Balkons scoren dit jaar veel beter. Wel 8 van de 10 diergroepen zijn waargenomen in totaal, met opvallend vaak duizendpoten erbij. Een mooi cijfer voor de mogelijkheden op balkons. Er kan hier dus van alles om een stad groener te maken – als je het goed aanpakt.
Ook in bestrate tuinen leeft best wat, als er wat groens in de buurt staat. Wel wat minder leven per tuin, maar alles bij elkaar opgeteld is het gelukkig toch niet onder de mat te vegen. De pissebedden heersen niet alleen, want hier delen de spinnen de eerste plek met hen.
Veel groene daken deden er niet mee, maar de score is wel een stuk beter dan in het extreme 2018. Het was dit jaar minder droog – en dat merkten de dieren op groene daken waarschijnlijk ook.
De groene tuinen halen weer een topscore: dit is een veilige haven of het nu droog, nat of gewoon weer is. En dat geldt waarschijnlijk ook voor de minder algemene soorten bodemdieren. Er kan van alles leven in die waardevolle bodemjungle onder onze voeten.

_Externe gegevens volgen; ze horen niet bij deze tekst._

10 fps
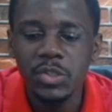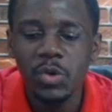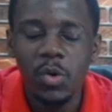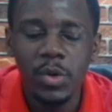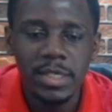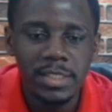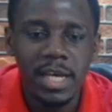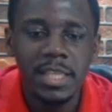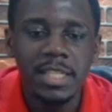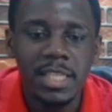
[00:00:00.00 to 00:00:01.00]
new owners,
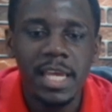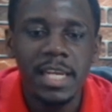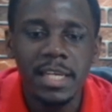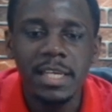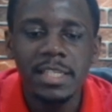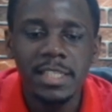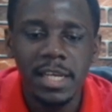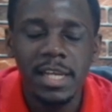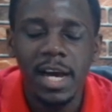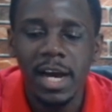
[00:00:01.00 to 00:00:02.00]
and then Ten
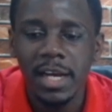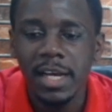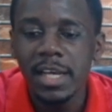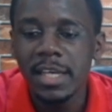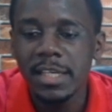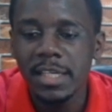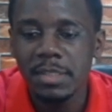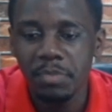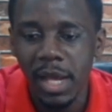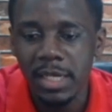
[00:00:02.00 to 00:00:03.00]
Hag gets
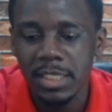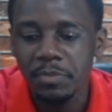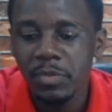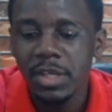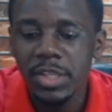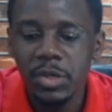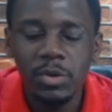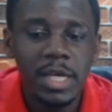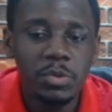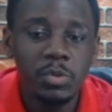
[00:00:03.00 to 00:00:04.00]
backed. Thank you
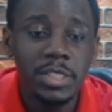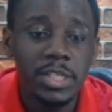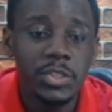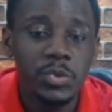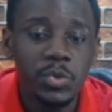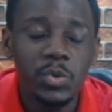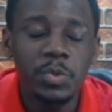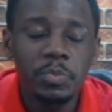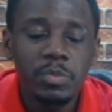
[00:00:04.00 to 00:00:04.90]
guys for watching in through.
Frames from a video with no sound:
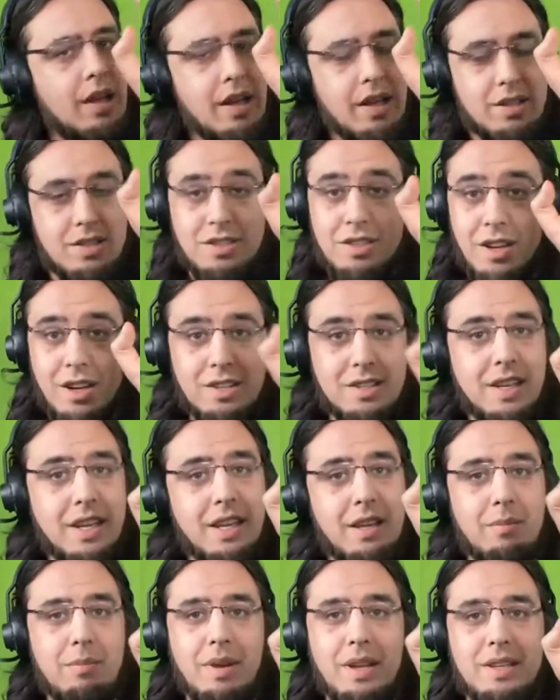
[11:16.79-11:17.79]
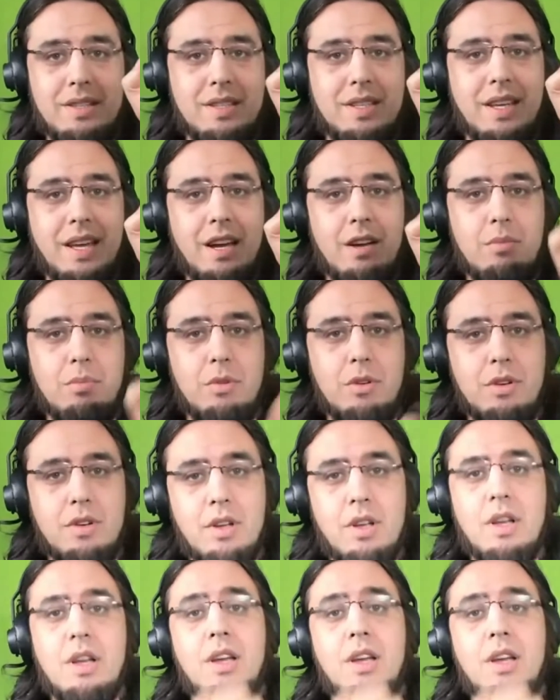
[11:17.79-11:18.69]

It's not taking place in the output.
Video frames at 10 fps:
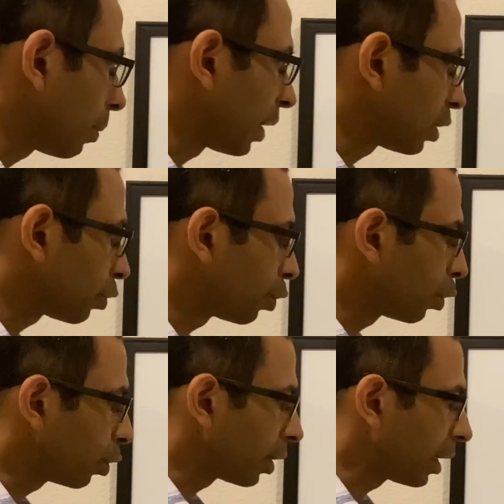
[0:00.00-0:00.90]
minus
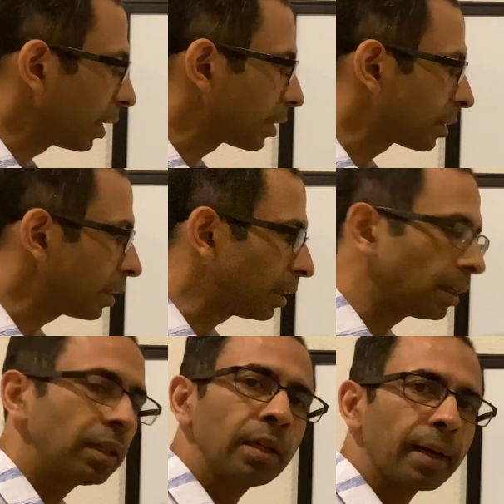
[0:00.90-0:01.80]

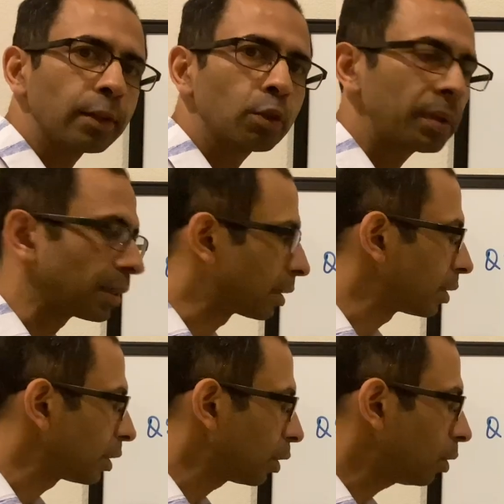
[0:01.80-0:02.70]
4ac has to be less than
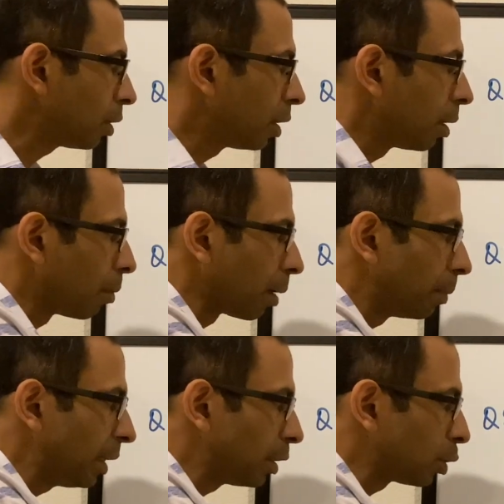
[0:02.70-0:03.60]
0. My
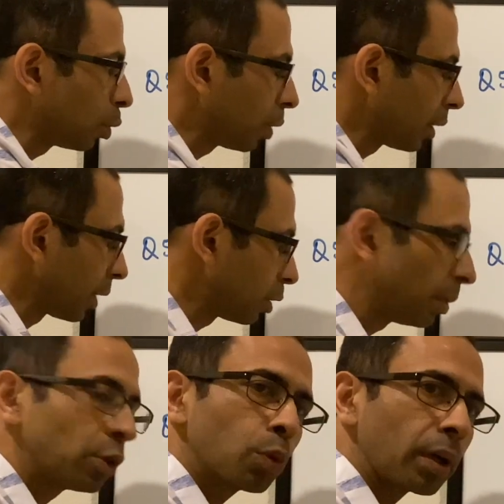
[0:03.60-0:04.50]
b is 2 and hence
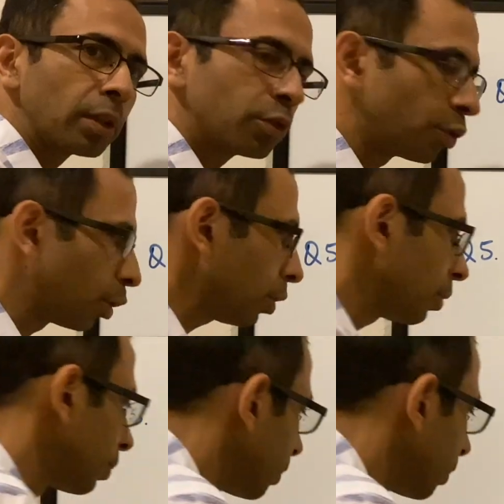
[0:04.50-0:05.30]
b square is 4.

(De pissebed verliest hier trouwens nipt van de regenworm).
De halfgroene tuin doet het behoorlijk goed, want bijna alle algemene bodemdieren zitten hier ook. Wel zie je minder biodiversiteit en minder grote aantallen per tuin dan in helemaal groene tuinen. Duizendpoten waren dit jaar moeilijker te vinden hier.
Nieuw dit jaar: de moestuin als apart tuintype! Het cijfer is niet zo hoog als in een groene niet-moestuin. Teveel verstoring? Aan het aanwezige voedsel zal het vast niet liggen... Winnaar is hier in ieder geval de (nuttige) regenworm, die in 100% van de moestuinen gevonden is.
In park en plantsoen gaat het wederom goed. Het cijfer voor de potentie van parken is dit keer zelfs het hoogste van de afgelopen vijf jaar. Belangrijk voor meer natuur in de stad!
Wie het kleine niet eert... Ook in een plantenbak kan van alles leven. Deze minituintjes moeten we niet vergeten. Zeker niet als er verder weinig groen of onbetegelde bodem in de buurt is.
De regenwormen en de spinachtigen verslaan de pissebedden op het schoolplein en de BSO. In het droge 2018 was de mier nog de opvallende winnaar. Het rapportcijfer is even hoog als vorig jaar: dus er kan van alles leven. Om dat cijfer te halen, is meestal wel speciale aandacht voor de natuur nodig rond een school.
Tiny Forests hebben bodemdieren veel te bieden. Het algemene rapportcijfer is dus even hoog als voor groene tuinen. Niet op iedere plek is alles aanwezig, maar wat niet is kan nog komen. Het aantal Tiny Forests groeit, en het is interessant om de ontwikkelingen de komende jaren te volgen!
In 2019 hebben de honderden waarnemers kennis gemaakt met wel bijna 8000 ‘bodemschatjes’! (Half)groene tuinen en parken zijn een eldorado voor bijvoorbeeld regenwormen, huisjesslakken, spinachtigen en pissebedden. Dat laten de resultaten van de afgelopen vijf jaar zien. En ook het algemene rapportcijfer is weer hoog: dat geeft aan welke belangrijke rol tuinen kunnen spelen in de stadsnatuur. Kunnen, want (nog) niet elke tuin scoort hoog.
De pissebedden staan weer stevig op 1: wel in 91 procent van de onderzochte tuinen leven ze. Verder dit jaar minder mieren en juist meer miljoenpoten.